TASK: Exact copy, no pictures: return all the records as they stand.

SUPPLIED MATERIAL:

+ + + + + + +

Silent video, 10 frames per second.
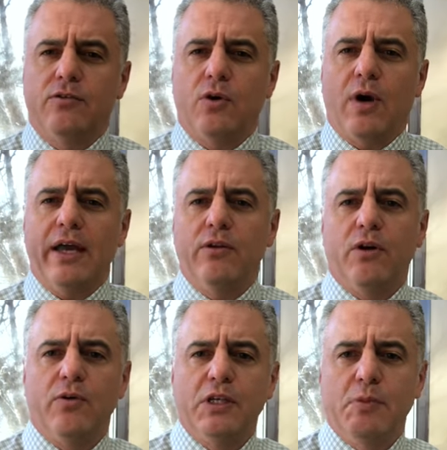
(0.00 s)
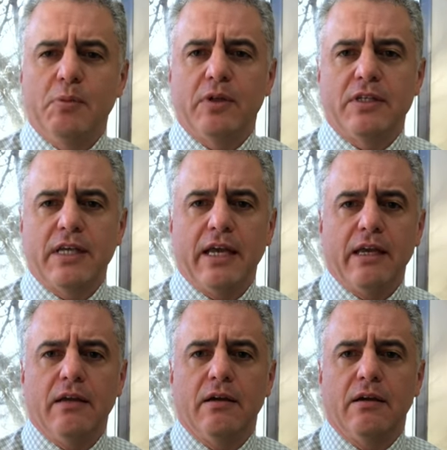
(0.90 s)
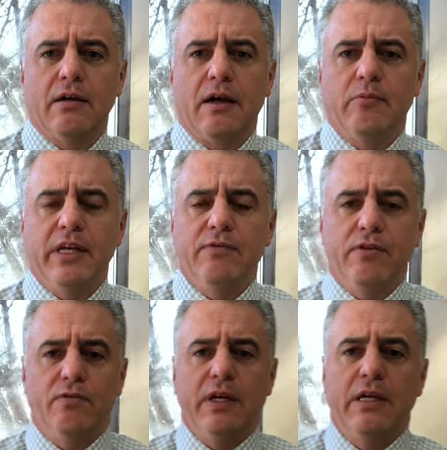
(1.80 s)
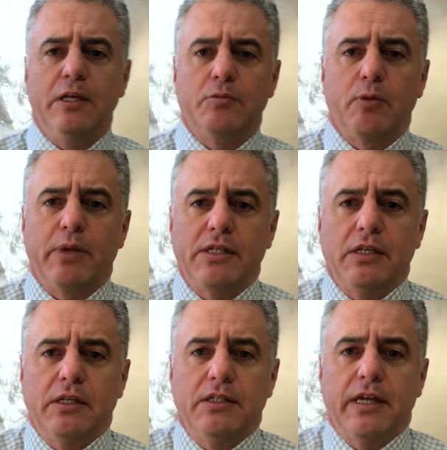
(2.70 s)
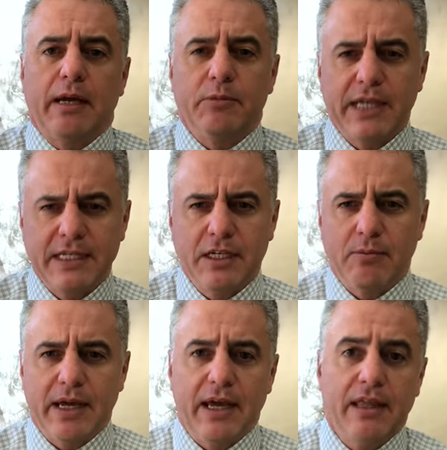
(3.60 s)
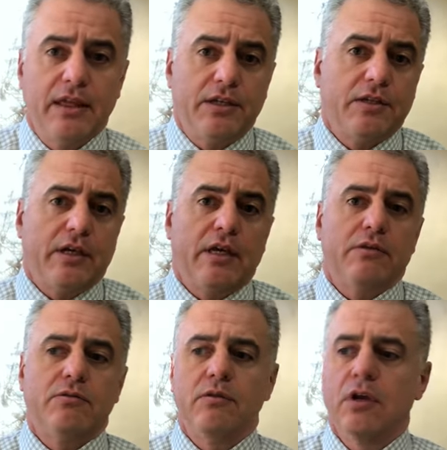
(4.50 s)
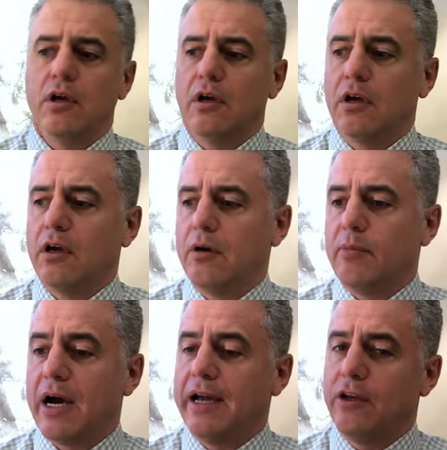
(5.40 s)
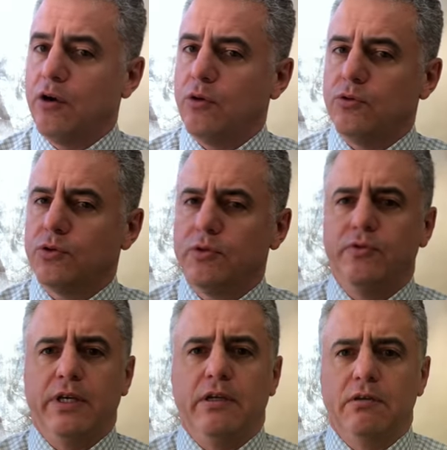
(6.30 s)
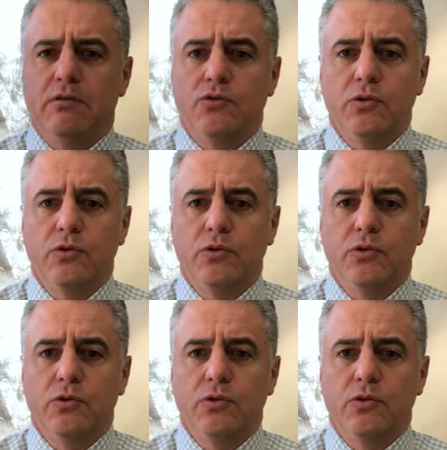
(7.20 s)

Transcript: So I don't know, these people that say I'm leaving veganism are basically saying I'm changing my ethics, I guess. I know true vegans.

+ + + + + + +

WRITTEN SOLUTION:
Silent video, 10 frames per second.
(0.00 s)
(0.90 s)
(1.80 s)
(2.70 s)
(3.60 s)
(4.50 s)
(5.40 s)
(6.30 s)
(7.20 s)

Transcript: So I don't know, these people that say I'm leaving veganism are basically saying I'm changing my ethics, I guess. I know true vegans.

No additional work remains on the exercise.